Go, Tell it on the Mountain!

Our activist A&S tenured and tenure-track faculty at UT have a great opportunity suddenly to get their message out. Lawrence J. Burns, Vice President for External Affairs announced on Friday to all faculty and staff via e-mail that The Chronicle of Higher Education will soon conduct an employee survey called “The Great Colleges to Work for Program.”

All things considered, The University of Toledo administration exhibits tremendous balls for its willingness to participate in this study, which is designed to recognize institutions that have built great workplaces! Mr. Burns notes in his announcement that the employee-participants in this national survey will be “randomly” selected. In spite of my cynicism over the selection process, I hope I am chosen to participate.

The Chronicle of Higher Education is the highest mountaintop from which to tell to the academic world those many reasons why UT is a deliberately hostile environment for dedicated tenured professors to teach these days. There seems no shame in shaming the shameless administration that shames our beloved university. UT has fast become a Dilbert workplace where demoralized tenured professors are shunted into early retirement by ambitious carpetbagger administrators who are, in contrast, offered longevity bonuses to stick around a bit longer! This script resembles even a village pacification campaign in some great jungle war movie. Anyway, I encourage any UT employee who is asked to participate in this survey to let the Chronicle and the world know how much and why the University of Toledo is no longer the “Great College to Work For” that it once was before Jacobs arrived on the scene.
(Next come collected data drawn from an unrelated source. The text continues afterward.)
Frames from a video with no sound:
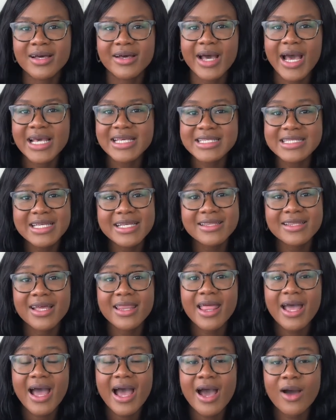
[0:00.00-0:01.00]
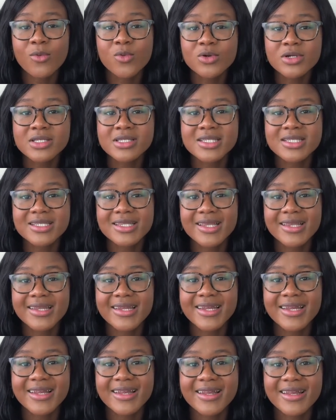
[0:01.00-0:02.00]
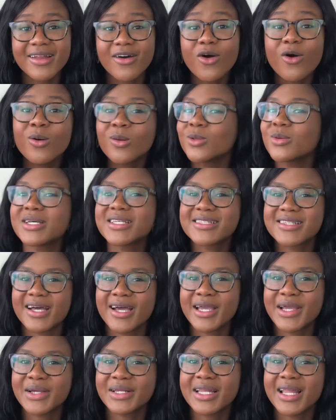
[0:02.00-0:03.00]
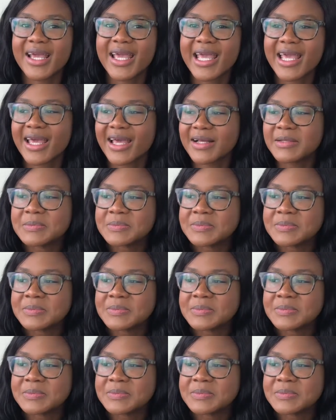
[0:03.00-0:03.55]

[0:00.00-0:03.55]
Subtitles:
I said that I was always tired. Like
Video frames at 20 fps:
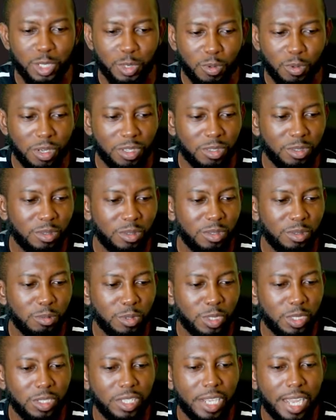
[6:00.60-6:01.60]
this one
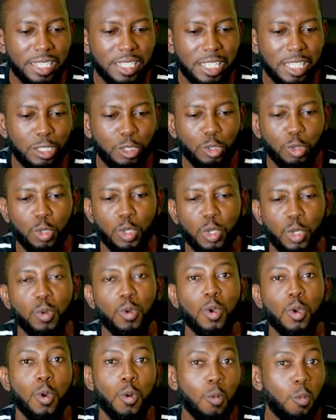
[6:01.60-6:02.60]
with you guys and show you
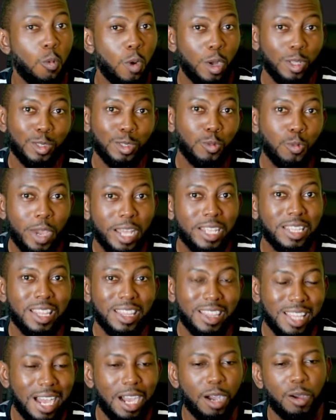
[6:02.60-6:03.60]
what
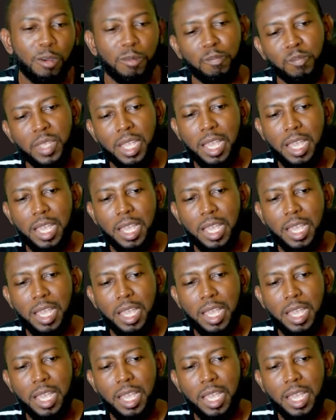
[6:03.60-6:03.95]
went down.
I might add that Eastern Michigan University at this time widely advertizes (billboards are everywhere) the importance of its loyal faculty and staff in its effort to brand itself as the regional “quality” provider of public higher education, as for example here: “The heart of EMU is its people, and many of those people are the dedicated faculty and staff who work every day to ensure that the EMU educational experience is alive and distinctive. The most important things to know about EMU can be found in the people who live and work here. That's why EMU continues to be a destination of choice for so many professionals in every field represented here.” This faculty-friendly and staff-friendly claim can be found here:

http://www.emich.edu/facultystaff/

I don’t want to teach at the University of Michigan, yet I respect their administration for its candid public respect for their faculty and staff, which advertizes to the world its priorities as a state institution of public higher education. I will continue to invest in my career choice to serve my students at UT, to be their accessible and ever-present teacher and mentor, and to work to reform this wretched present administration and its diabolical plans to demolish our fine liberal arts traditions and the continued provision of top-quality, intimate classroom teaching experiences. I want my students to earn their degrees, and to take pride in the process and outcome. I want them to appreciate that the state public higher education choice, the opportunity to earn a degree over the course of four years, is a noble choice and not a desperate choice. I want them succeed in their studies at UT, and twenty years from that achievement, to look back over time and conclude "Those were the best years of my life, and I treasure the experience!" We also owe it to our A&S alumni who are proud of their earned degrees to fight for continued quality in the A&S College, and to increase quality in the future.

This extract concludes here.